● **TO DO**: Without any pictures, output the records exactly as they are.

[Saved data entries]

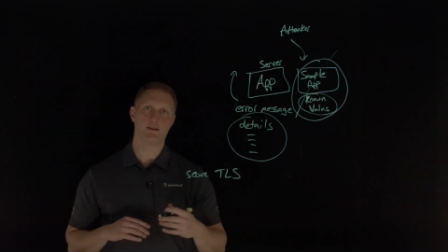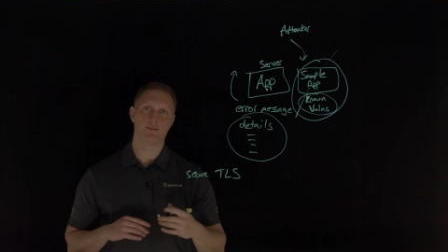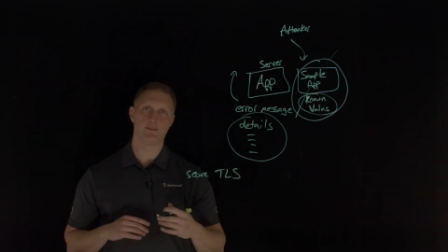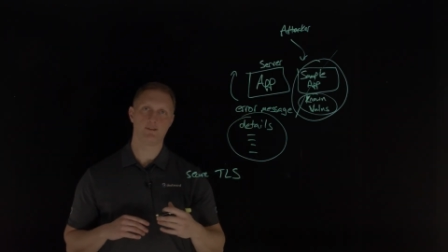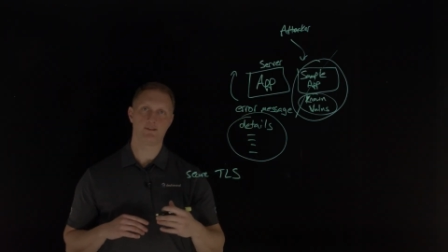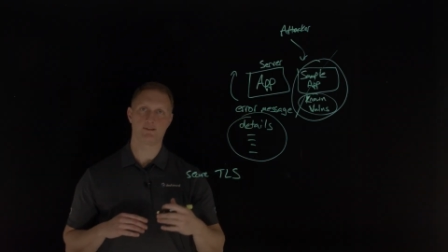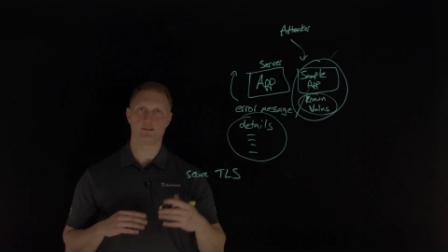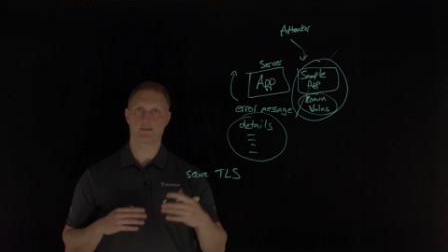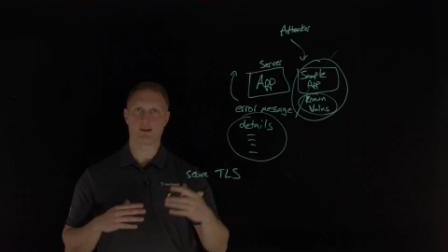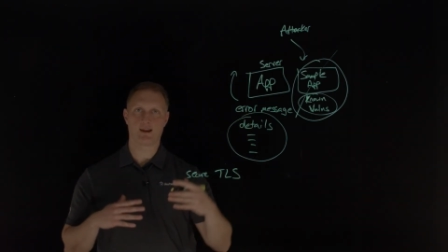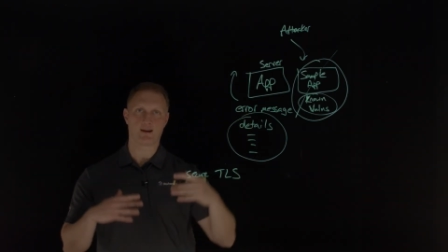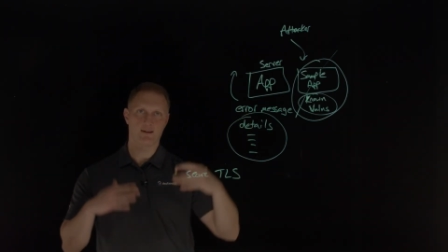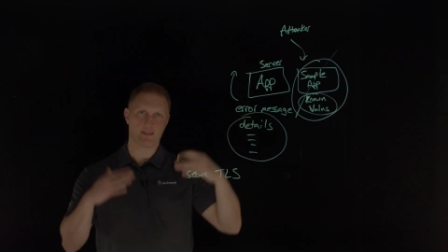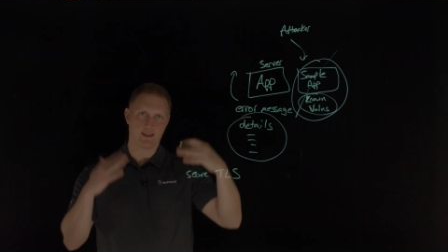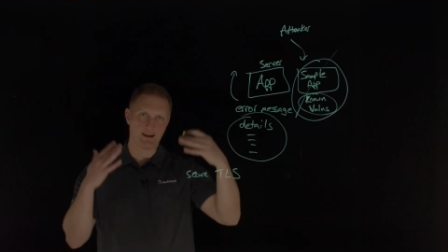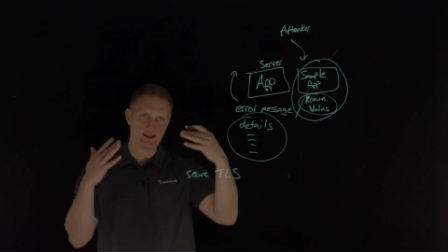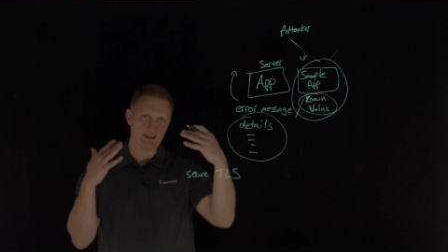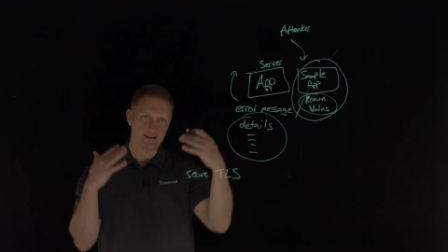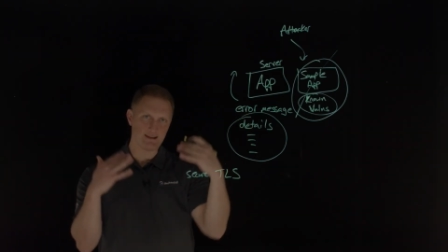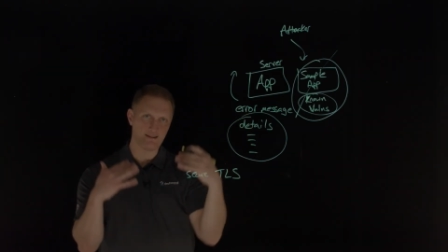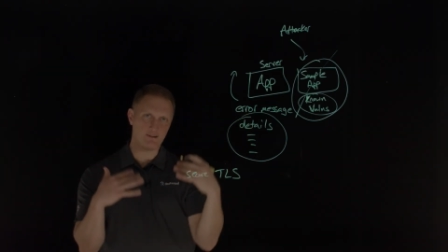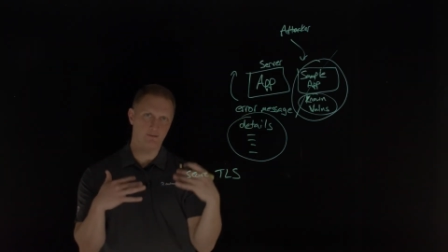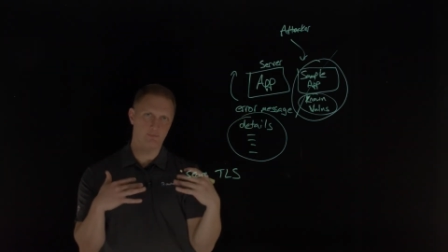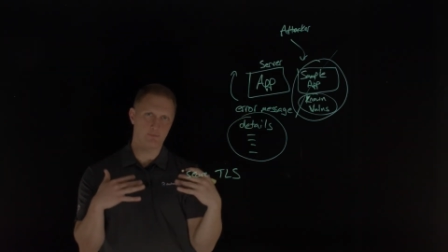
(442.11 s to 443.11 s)
This is kind of that
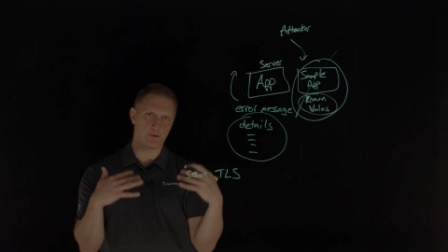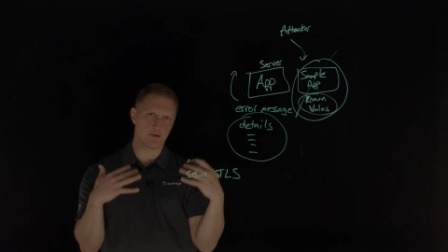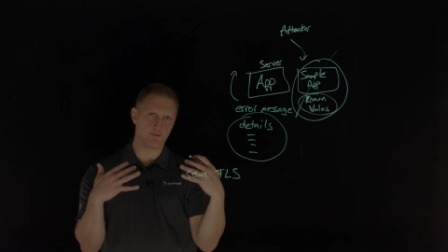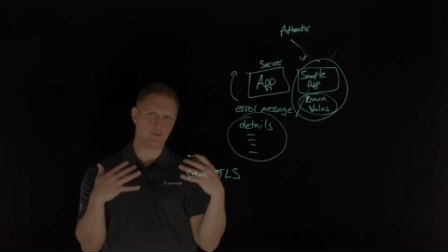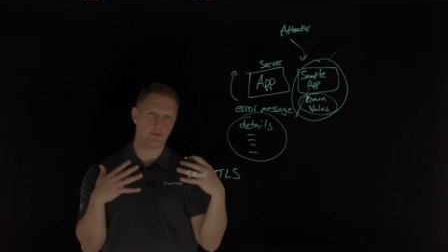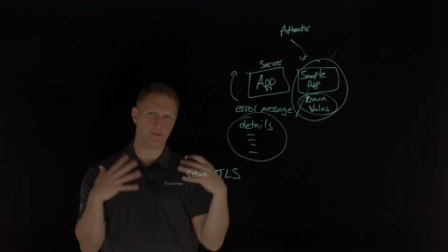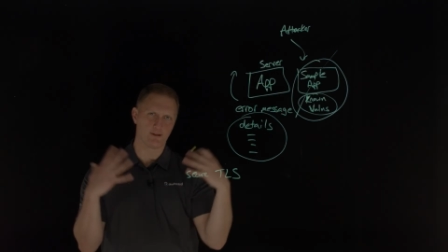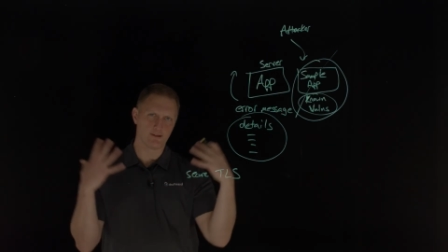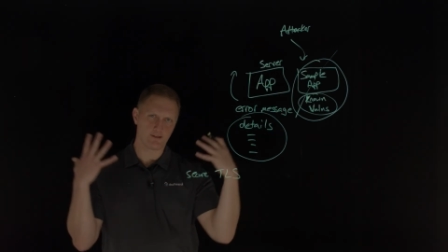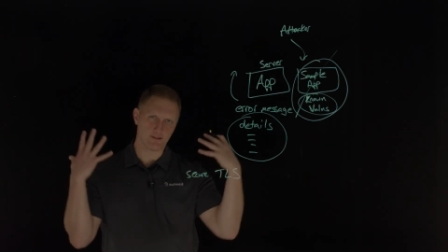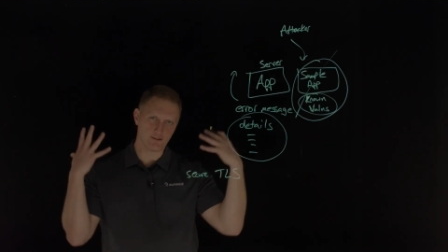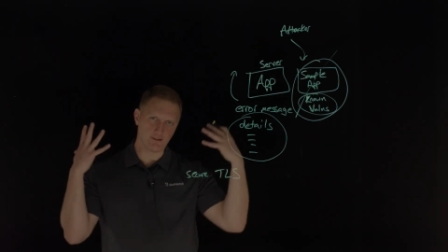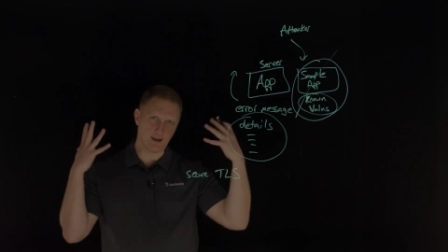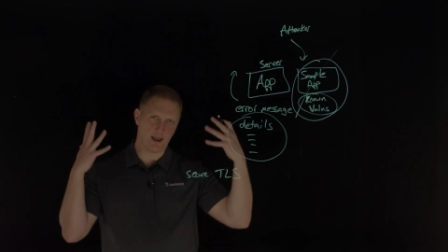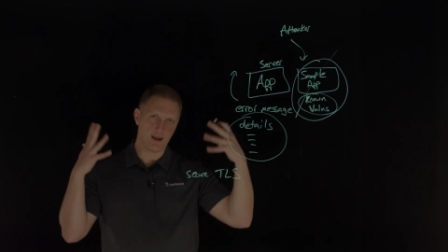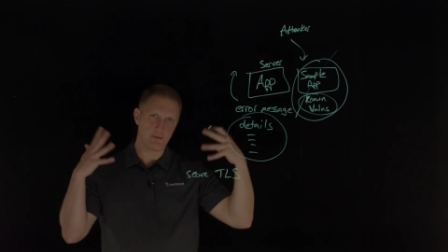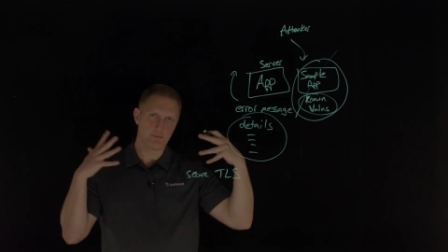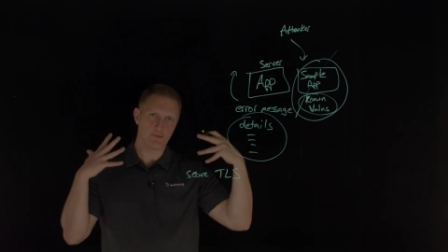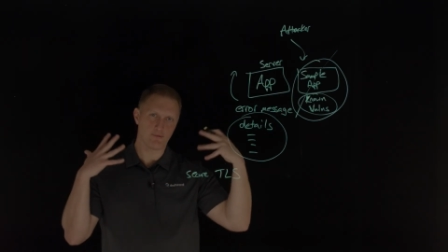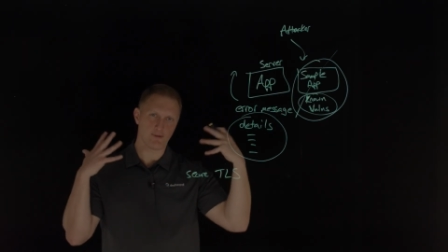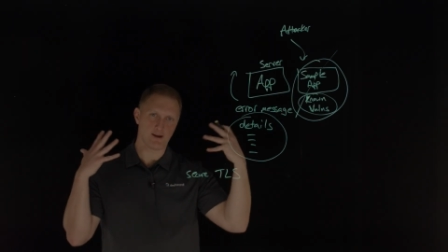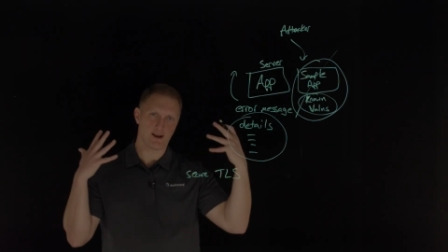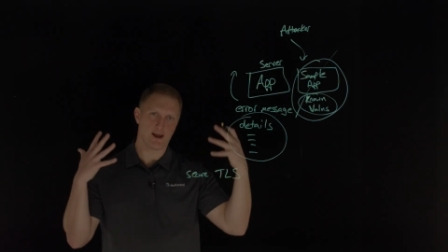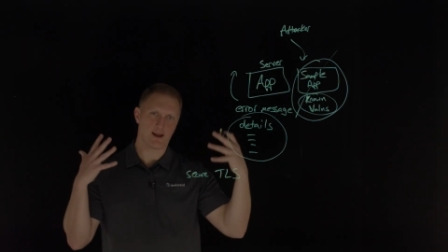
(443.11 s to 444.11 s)
least privilege type
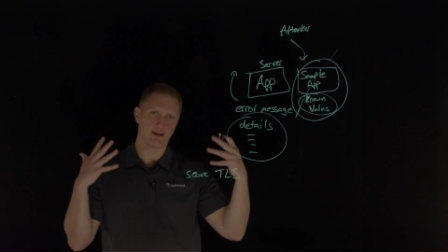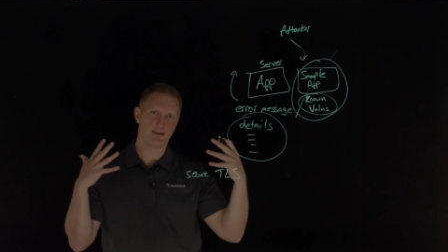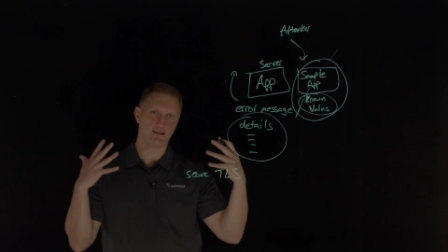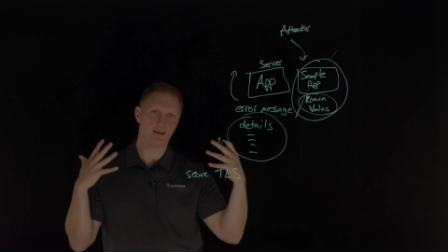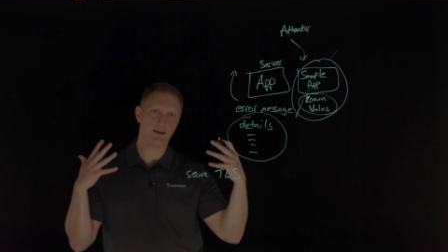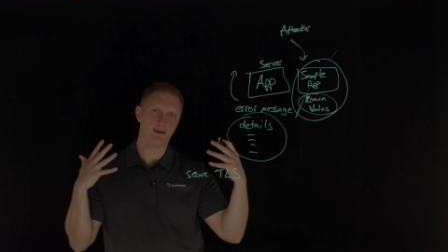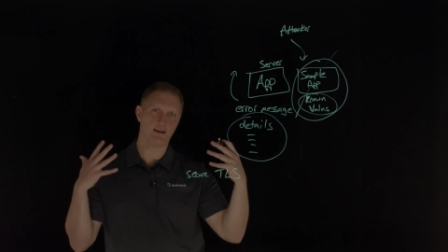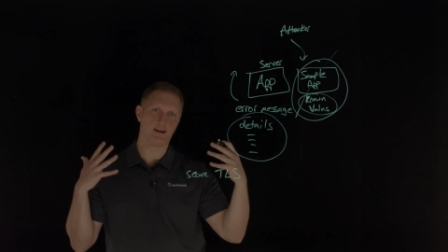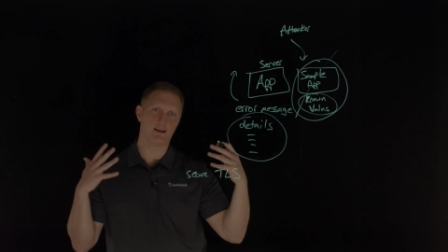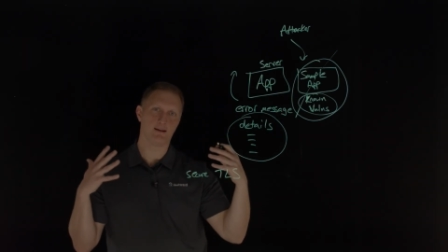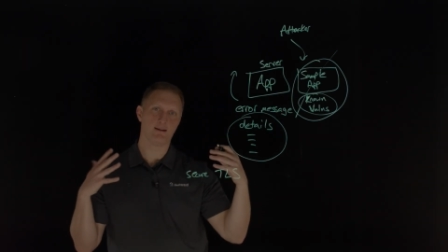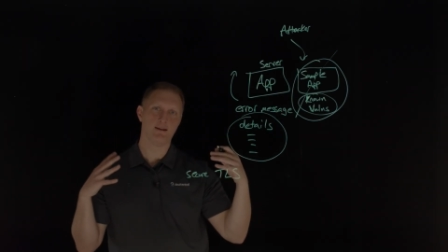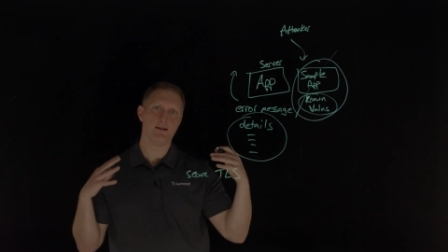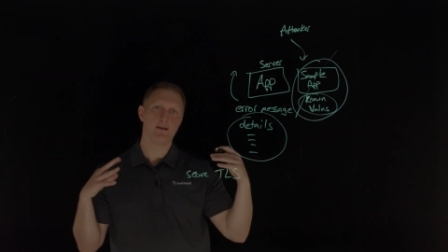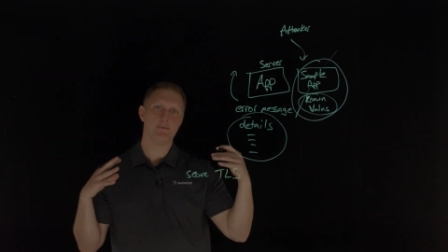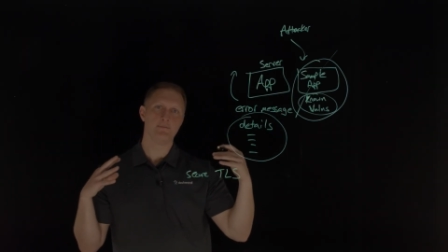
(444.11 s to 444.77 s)
of an idea.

● **RESULT FOR THIS TASK**:
(442.11 s to 443.11 s)
This is kind of that
(443.11 s to 444.11 s)
least privilege type
(444.11 s to 444.77 s)
of an idea.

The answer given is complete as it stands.